** WHAT THE TASK REQUIRES **
Leave the pictures out and repeat the rest of the data below exactly.

RECORDS SUPPLIED Start Marker

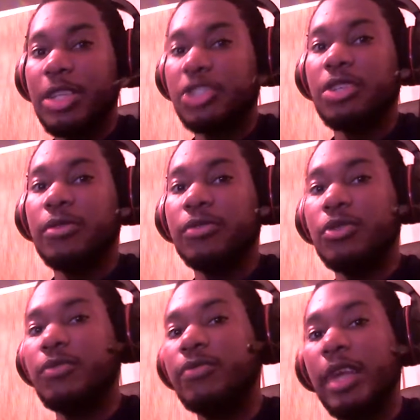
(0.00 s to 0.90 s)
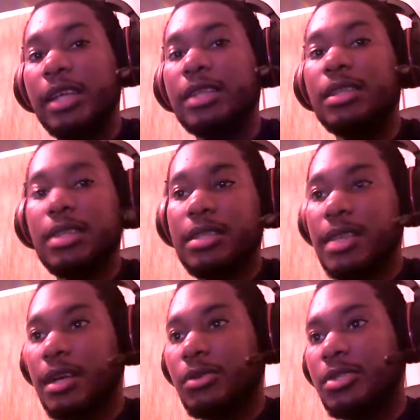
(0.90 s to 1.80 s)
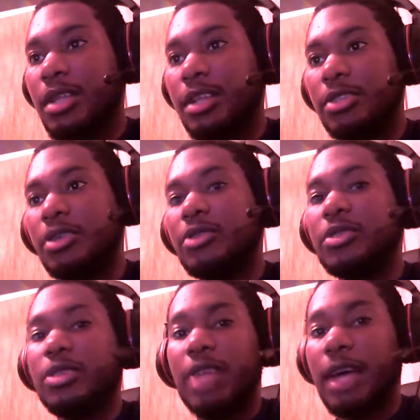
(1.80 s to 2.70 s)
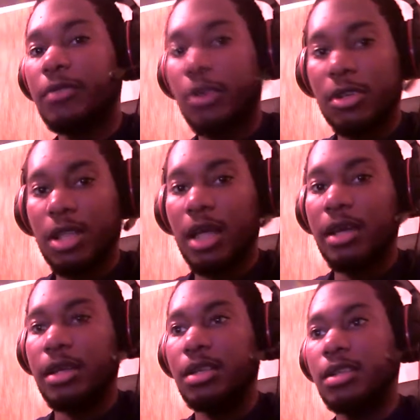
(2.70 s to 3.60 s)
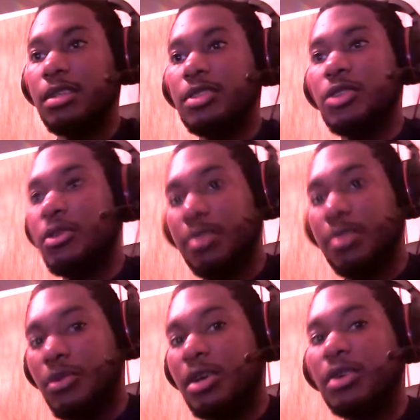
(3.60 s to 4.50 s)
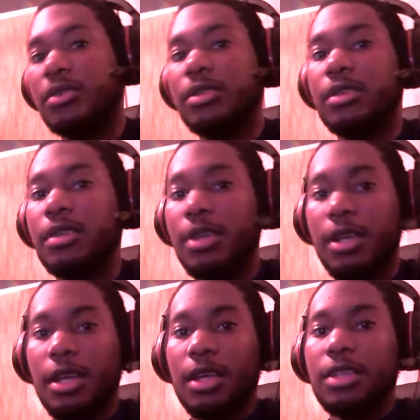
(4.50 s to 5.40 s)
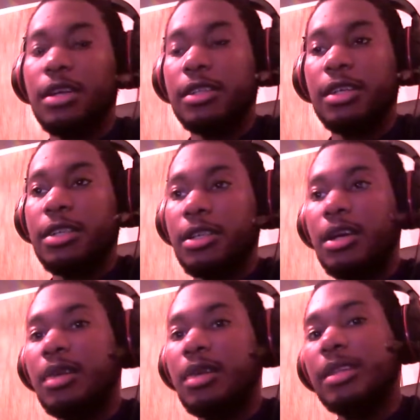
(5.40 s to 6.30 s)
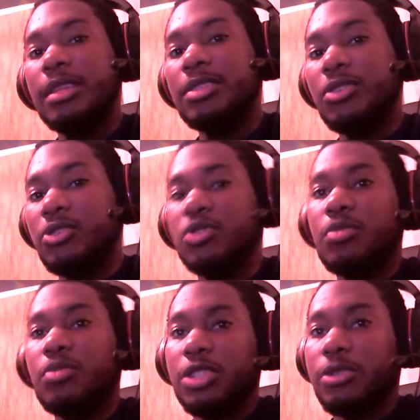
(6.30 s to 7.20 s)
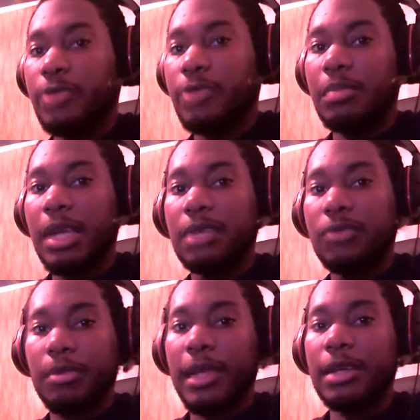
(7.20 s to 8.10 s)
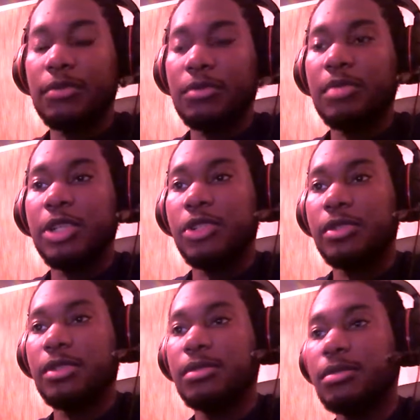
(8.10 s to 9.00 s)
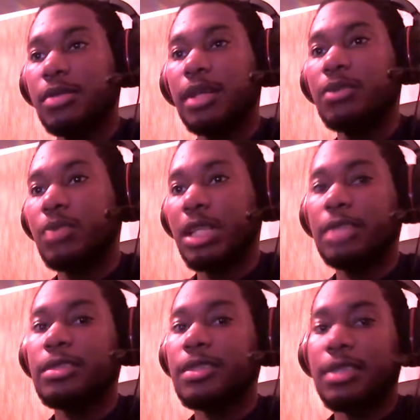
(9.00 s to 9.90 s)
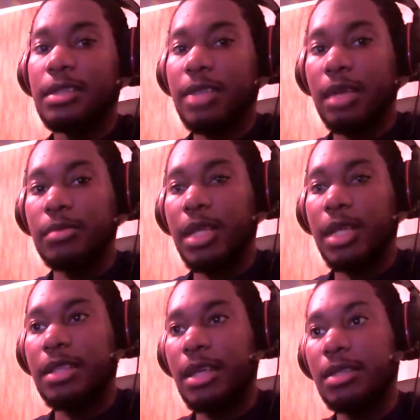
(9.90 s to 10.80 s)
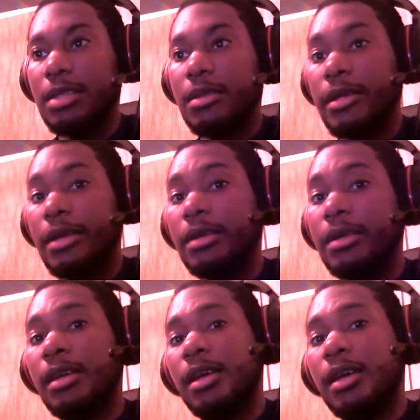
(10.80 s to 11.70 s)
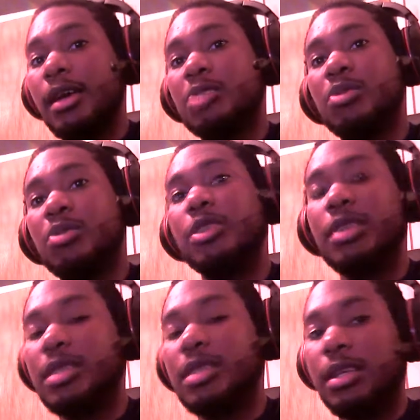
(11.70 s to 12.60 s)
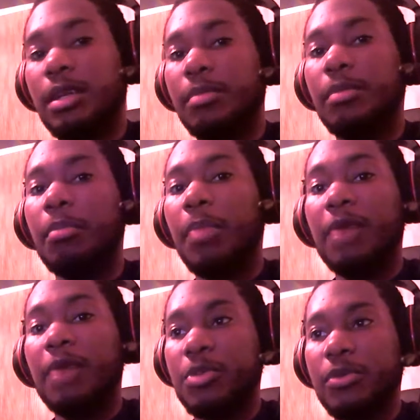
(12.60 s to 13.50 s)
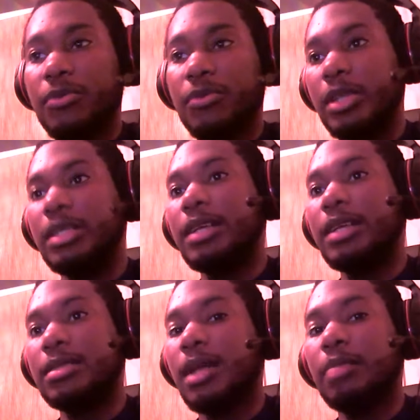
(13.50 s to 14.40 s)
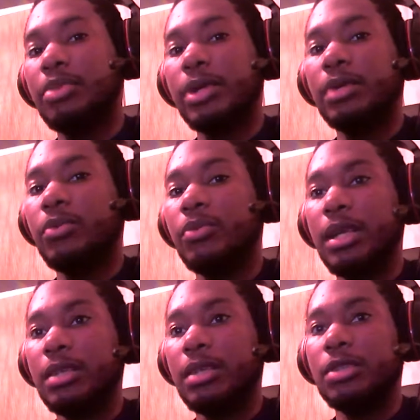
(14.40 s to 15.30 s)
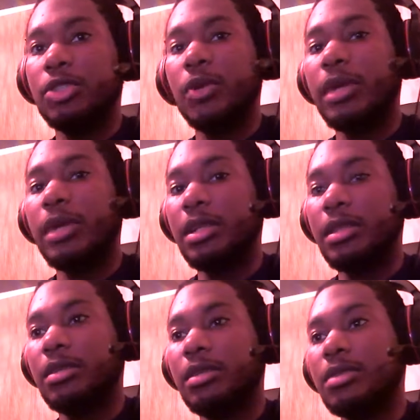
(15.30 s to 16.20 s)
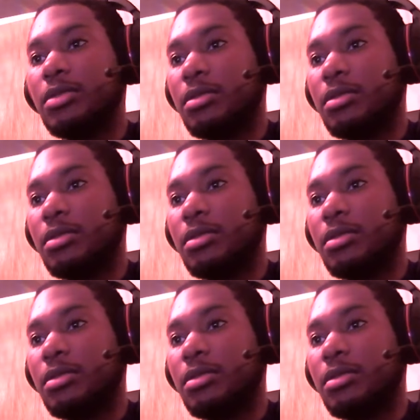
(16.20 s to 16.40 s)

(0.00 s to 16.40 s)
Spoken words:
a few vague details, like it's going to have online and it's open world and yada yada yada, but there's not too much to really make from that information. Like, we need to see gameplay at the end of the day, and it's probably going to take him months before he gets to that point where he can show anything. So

RECORDS SUPPLIED End Marker

** RESPONSE AREA **
(0.00 s to 0.90 s)
(0.90 s to 1.80 s)
(1.80 s to 2.70 s)
(2.70 s to 3.60 s)
(3.60 s to 4.50 s)
(4.50 s to 5.40 s)
(5.40 s to 6.30 s)
(6.30 s to 7.20 s)
(7.20 s to 8.10 s)
(8.10 s to 9.00 s)
(9.00 s to 9.90 s)
(9.90 s to 10.80 s)
(10.80 s to 11.70 s)
(11.70 s to 12.60 s)
(12.60 s to 13.50 s)
(13.50 s to 14.40 s)
(14.40 s to 15.30 s)
(15.30 s to 16.20 s)
(16.20 s to 16.40 s)

(0.00 s to 16.40 s)
Spoken words:
a few vague details, like it's going to have online and it's open world and yada yada yada, but there's not too much to really make from that information. Like, we need to see gameplay at the end of the day, and it's probably going to take him months before he gets to that point where he can show anything. So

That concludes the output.